### WORK TO BE COMPLETED
Please reproduce the records below exactly, omitting any pictures they contain.

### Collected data
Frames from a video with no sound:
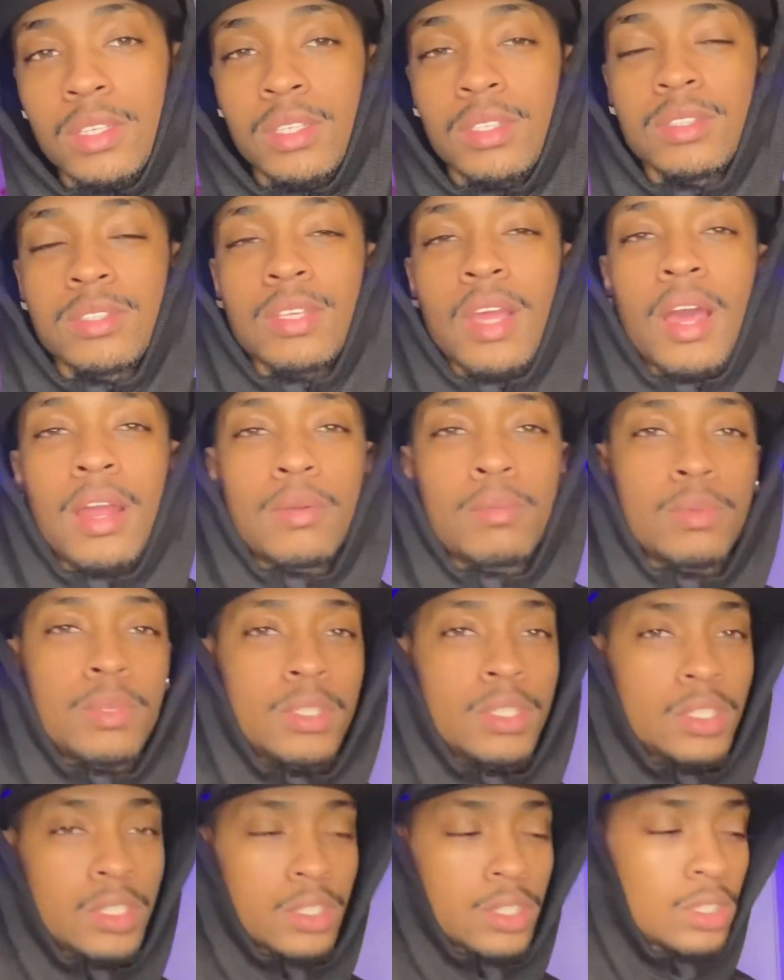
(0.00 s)
I really didn't
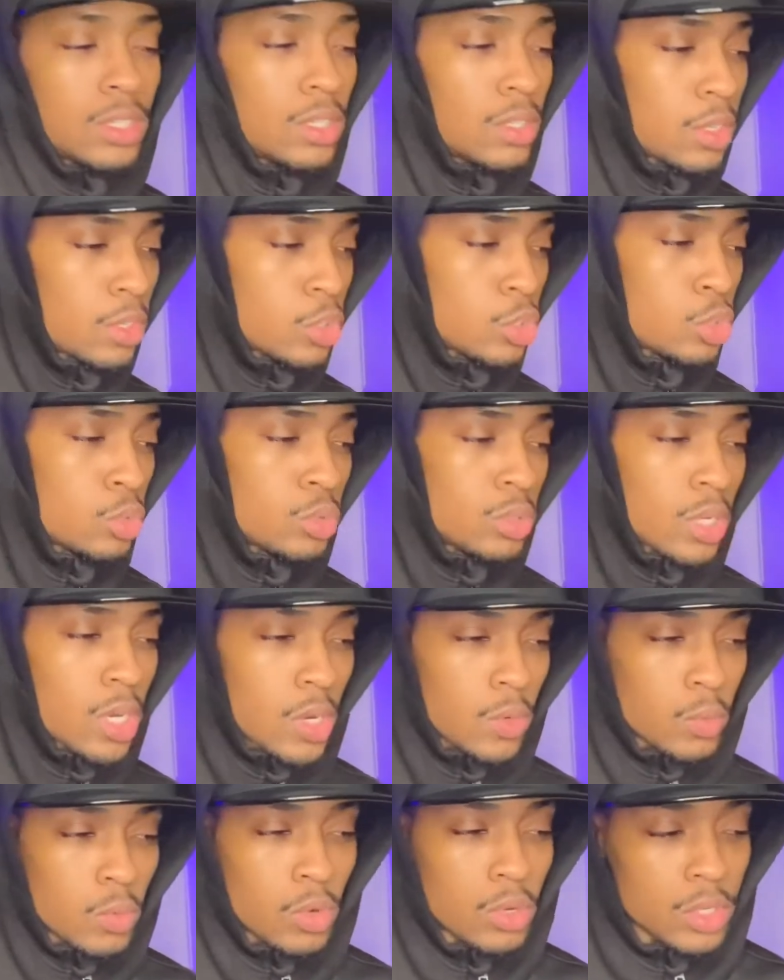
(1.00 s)
see another shoe that I
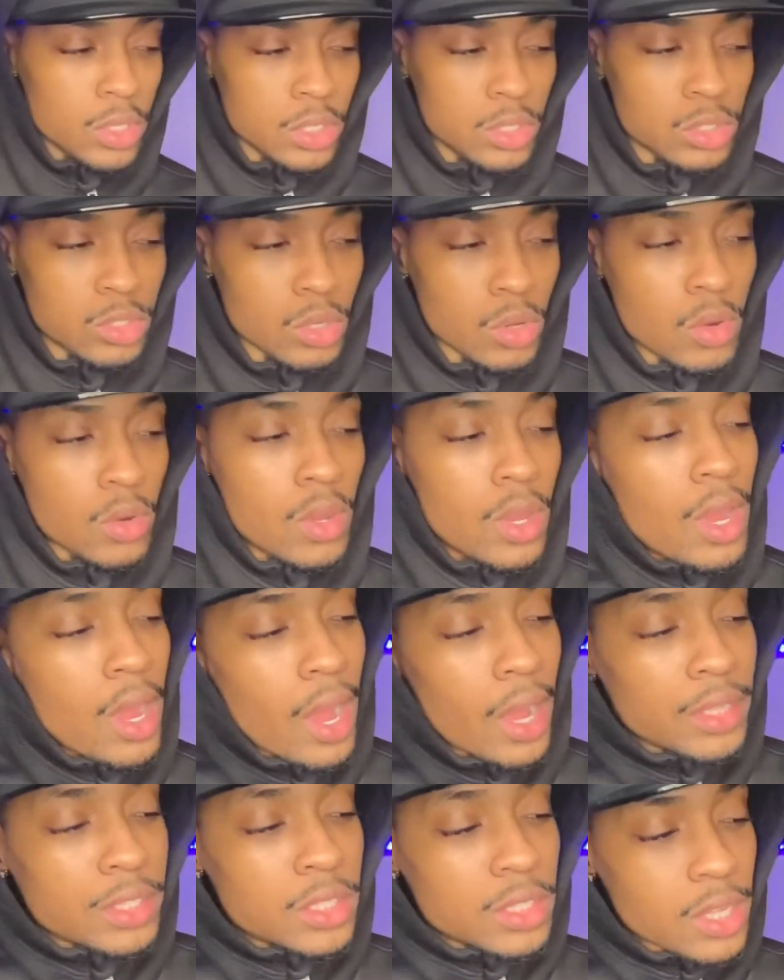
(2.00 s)
wanted. So I
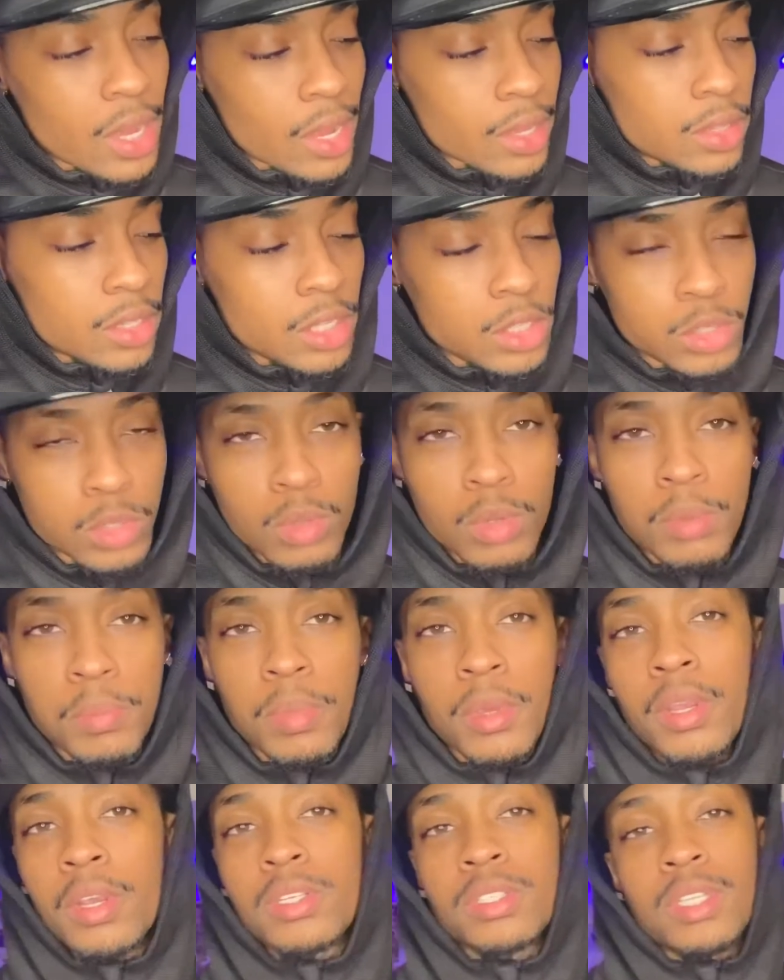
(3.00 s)
just got these three pairs,
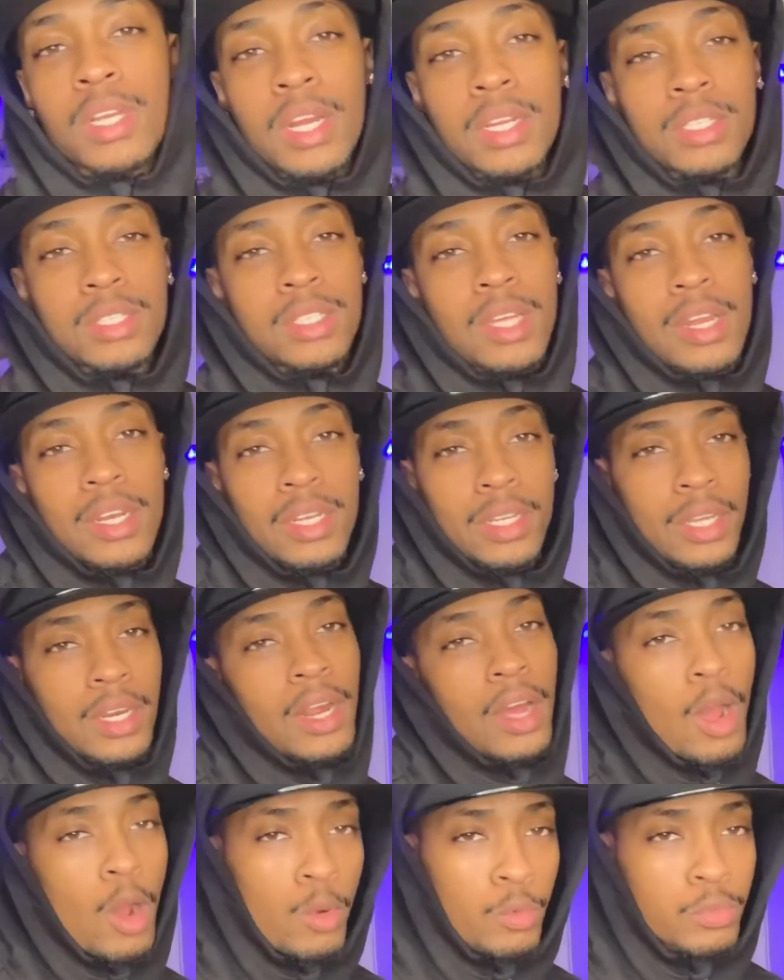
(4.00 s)
and I decided to get an
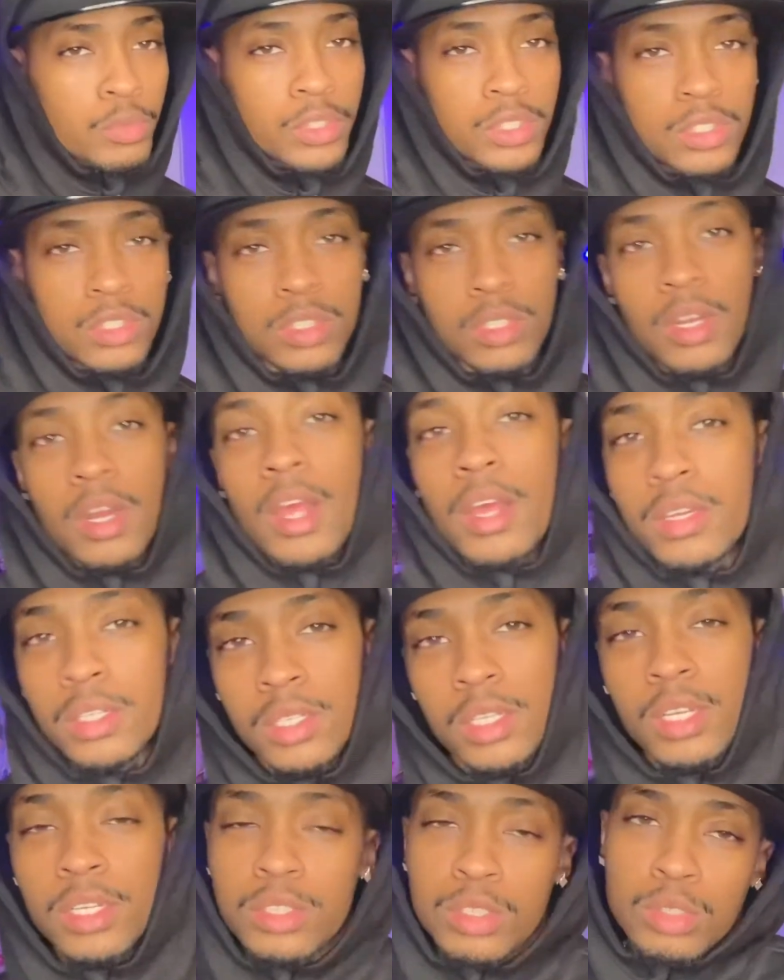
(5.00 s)
outfit so that I could like
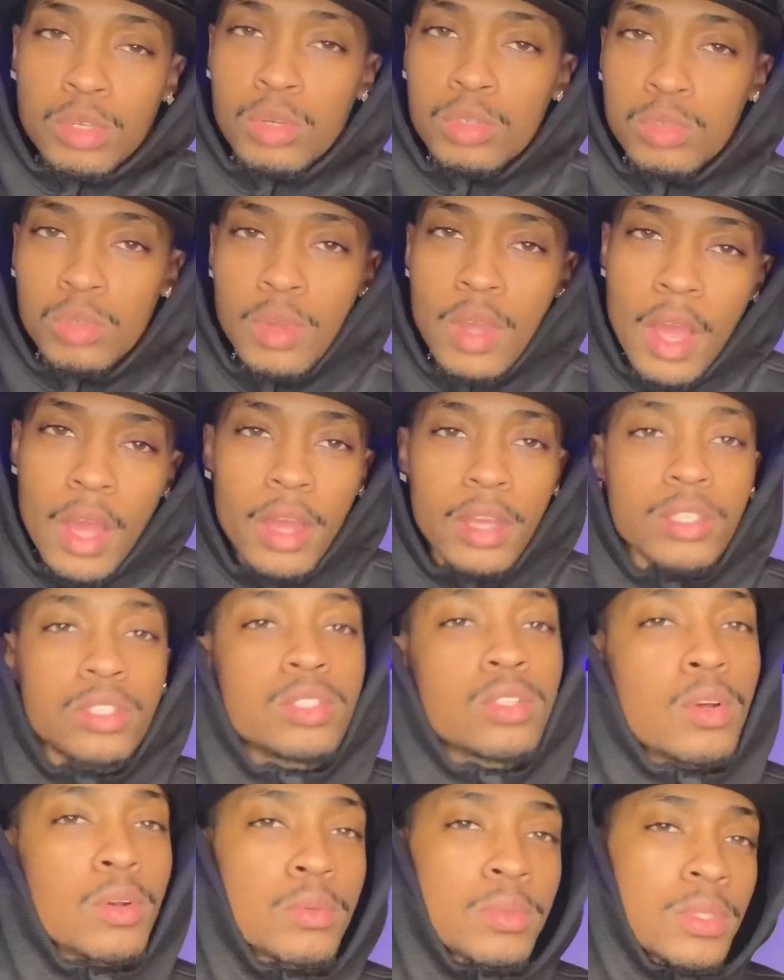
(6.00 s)
show you guys. You know what I'm
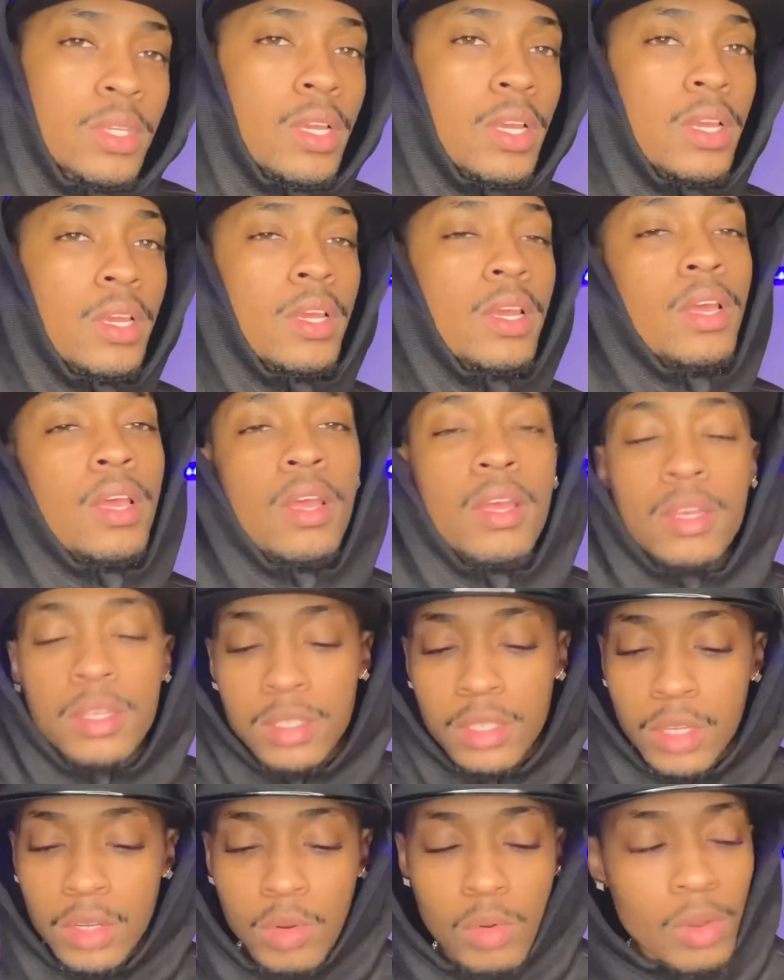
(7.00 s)
saying? Because I
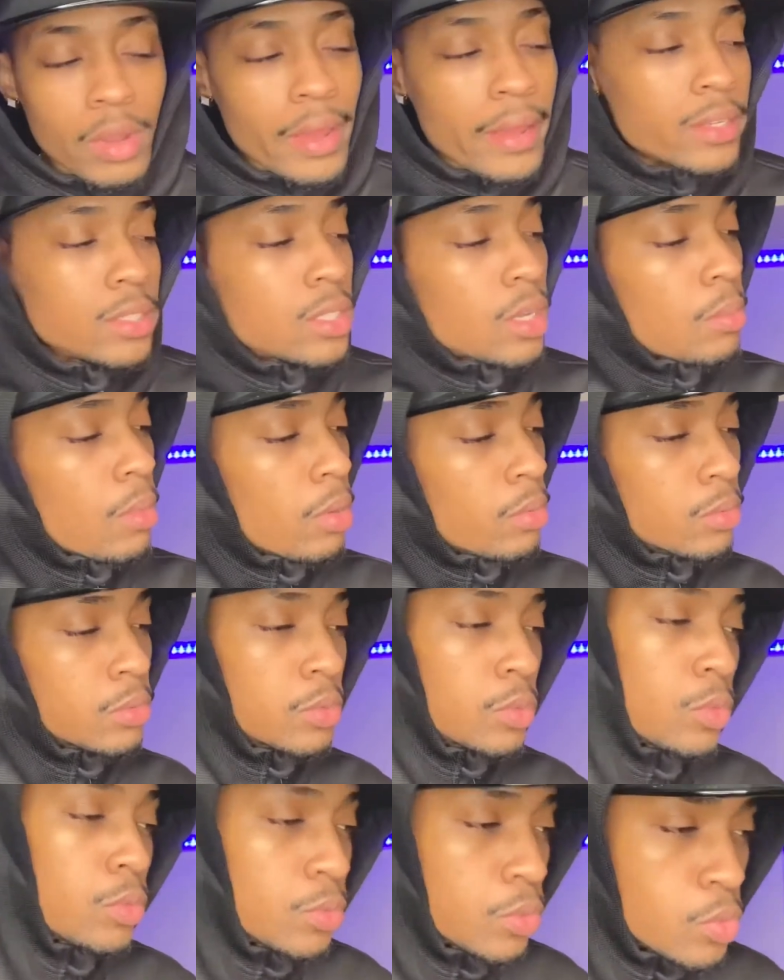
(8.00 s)
know last time I reviewed
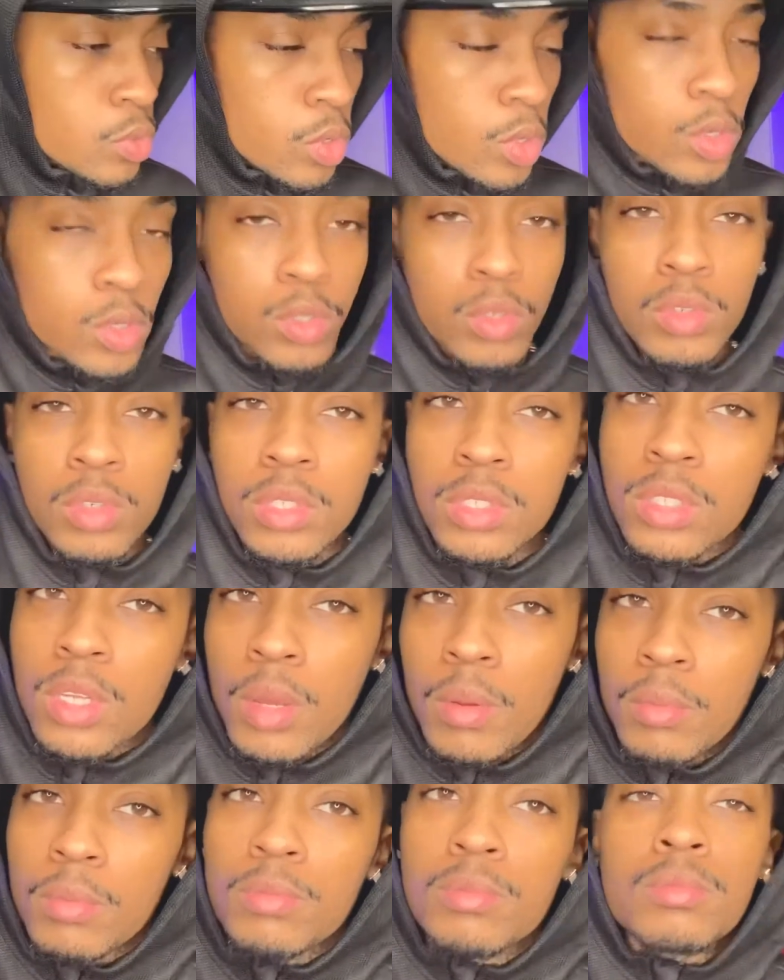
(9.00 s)
four, so this
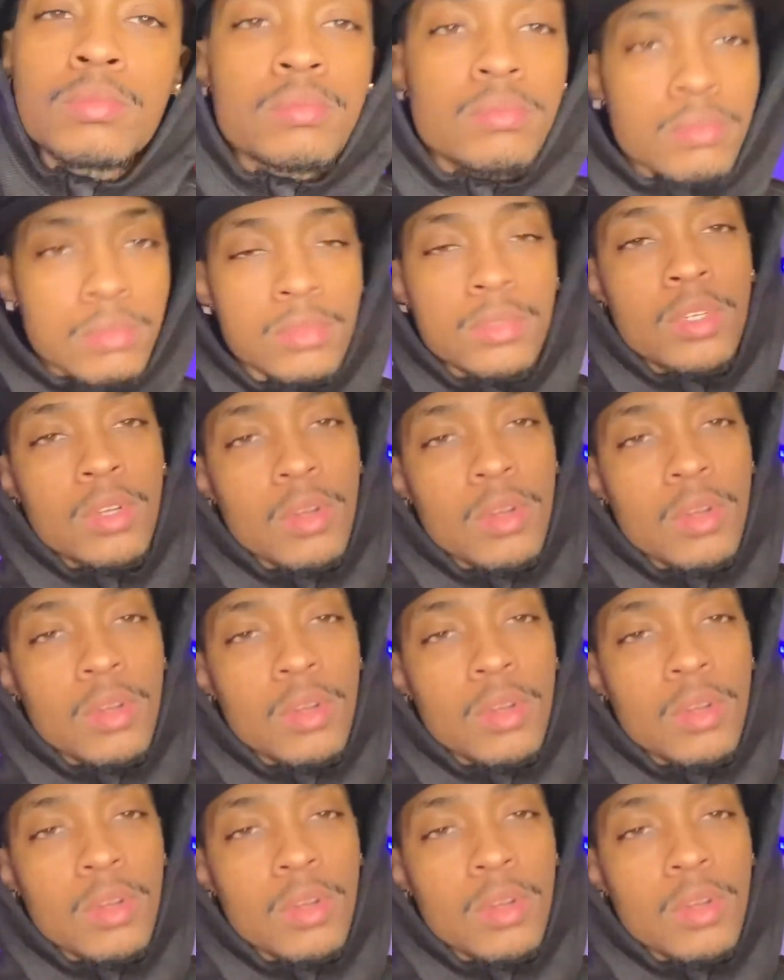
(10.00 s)
time, you know.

### ANSWER BOX
Frames from a video with no sound:
(0.00 s)
I really didn't
(1.00 s)
see another shoe that I
(2.00 s)
wanted. So I
(3.00 s)
just got these three pairs,
(4.00 s)
and I decided to get an
(5.00 s)
outfit so that I could like
(6.00 s)
show you guys. You know what I'm
(7.00 s)
saying? Because I
(8.00 s)
know last time I reviewed
(9.00 s)
four, so this
(10.00 s)
time, you know.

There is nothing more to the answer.